Your goal:
Only the lines from the top of the material through the line containing "[0:03.00-0:04.00]" should be restated, each one exactly.

Given information:
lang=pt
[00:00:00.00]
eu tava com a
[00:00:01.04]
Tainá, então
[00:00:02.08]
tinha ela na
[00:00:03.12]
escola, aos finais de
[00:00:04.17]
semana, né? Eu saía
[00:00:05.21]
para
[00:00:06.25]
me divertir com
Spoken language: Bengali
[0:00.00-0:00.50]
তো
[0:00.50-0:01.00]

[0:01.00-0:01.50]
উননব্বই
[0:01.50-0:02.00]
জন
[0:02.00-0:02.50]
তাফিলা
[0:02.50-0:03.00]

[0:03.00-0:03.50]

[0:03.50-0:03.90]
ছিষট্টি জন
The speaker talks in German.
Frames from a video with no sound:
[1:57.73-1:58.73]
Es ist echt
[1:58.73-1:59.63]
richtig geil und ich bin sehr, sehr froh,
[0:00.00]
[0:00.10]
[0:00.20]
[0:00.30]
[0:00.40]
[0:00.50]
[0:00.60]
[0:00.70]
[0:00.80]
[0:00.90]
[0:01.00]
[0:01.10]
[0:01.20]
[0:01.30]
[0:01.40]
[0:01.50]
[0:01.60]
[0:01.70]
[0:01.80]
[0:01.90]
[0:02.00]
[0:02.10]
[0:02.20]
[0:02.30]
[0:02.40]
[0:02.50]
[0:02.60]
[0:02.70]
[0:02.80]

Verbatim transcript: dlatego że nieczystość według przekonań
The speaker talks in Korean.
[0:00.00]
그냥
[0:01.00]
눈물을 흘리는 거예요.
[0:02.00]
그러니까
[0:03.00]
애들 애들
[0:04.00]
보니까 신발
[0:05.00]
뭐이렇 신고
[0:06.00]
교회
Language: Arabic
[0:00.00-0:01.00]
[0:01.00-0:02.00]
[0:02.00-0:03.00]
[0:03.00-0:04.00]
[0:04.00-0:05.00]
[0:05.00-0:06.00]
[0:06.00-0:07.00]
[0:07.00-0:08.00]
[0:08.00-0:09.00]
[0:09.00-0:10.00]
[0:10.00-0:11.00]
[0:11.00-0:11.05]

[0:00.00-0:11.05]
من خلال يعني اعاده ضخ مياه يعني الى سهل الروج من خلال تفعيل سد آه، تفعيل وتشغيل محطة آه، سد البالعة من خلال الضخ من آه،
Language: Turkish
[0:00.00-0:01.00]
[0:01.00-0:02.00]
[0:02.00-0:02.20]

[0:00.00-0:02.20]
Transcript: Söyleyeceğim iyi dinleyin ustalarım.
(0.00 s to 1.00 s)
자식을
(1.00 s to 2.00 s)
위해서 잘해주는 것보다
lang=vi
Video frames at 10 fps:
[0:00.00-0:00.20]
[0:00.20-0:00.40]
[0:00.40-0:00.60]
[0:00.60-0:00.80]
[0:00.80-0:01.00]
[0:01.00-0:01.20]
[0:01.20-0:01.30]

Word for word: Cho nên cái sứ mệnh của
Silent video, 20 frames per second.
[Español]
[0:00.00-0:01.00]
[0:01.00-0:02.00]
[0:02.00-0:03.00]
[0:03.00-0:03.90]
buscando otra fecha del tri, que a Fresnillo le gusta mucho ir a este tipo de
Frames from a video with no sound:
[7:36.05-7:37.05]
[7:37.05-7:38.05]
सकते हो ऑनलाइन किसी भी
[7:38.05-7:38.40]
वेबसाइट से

Output below:
lang=pt
[00:00:00.00]
eu tava com a
[00:00:01.04]
Tainá, então
[00:00:02.08]
tinha ela na
[00:00:03.12]
escola, aos finais de
[00:00:04.17]
semana, né? Eu saía
[00:00:05.21]
para
[00:00:06.25]
me divertir com
Spoken language: Bengali
[0:00.00-0:00.50]
তো
[0:00.50-0:01.00]

[0:01.00-0:01.50]
উননব্বই
[0:01.50-0:02.00]
জন
[0:02.00-0:02.50]
তাফিলা
[0:02.50-0:03.00]

[0:03.00-0:03.50]

[0:03.50-0:03.90]
ছিষট্টি জন
The speaker talks in German.
Frames from a video with no sound:
[1:57.73-1:58.73]
Es ist echt
[1:58.73-1:59.63]
richtig geil und ich bin sehr, sehr froh,
[0:00.00]
[0:00.10]
[0:00.20]
[0:00.30]
[0:00.40]
[0:00.50]
[0:00.60]
[0:00.70]
[0:00.80]
[0:00.90]
[0:01.00]
[0:01.10]
[0:01.20]
[0:01.30]
[0:01.40]
[0:01.50]
[0:01.60]
[0:01.70]
[0:01.80]
[0:01.90]
[0:02.00]
[0:02.10]
[0:02.20]
[0:02.30]
[0:02.40]
[0:02.50]
[0:02.60]
[0:02.70]
[0:02.80]

Verbatim transcript: dlatego że nieczystość według przekonań
The speaker talks in Korean.
[0:00.00]
그냥
[0:01.00]
눈물을 흘리는 거예요.
[0:02.00]
그러니까
[0:03.00]
애들 애들
[0:04.00]
보니까 신발
[0:05.00]
뭐이렇 신고
[0:06.00]
교회
Language: Arabic
[0:00.00-0:01.00]
[0:01.00-0:02.00]
[0:02.00-0:03.00]
[0:03.00-0:04.00]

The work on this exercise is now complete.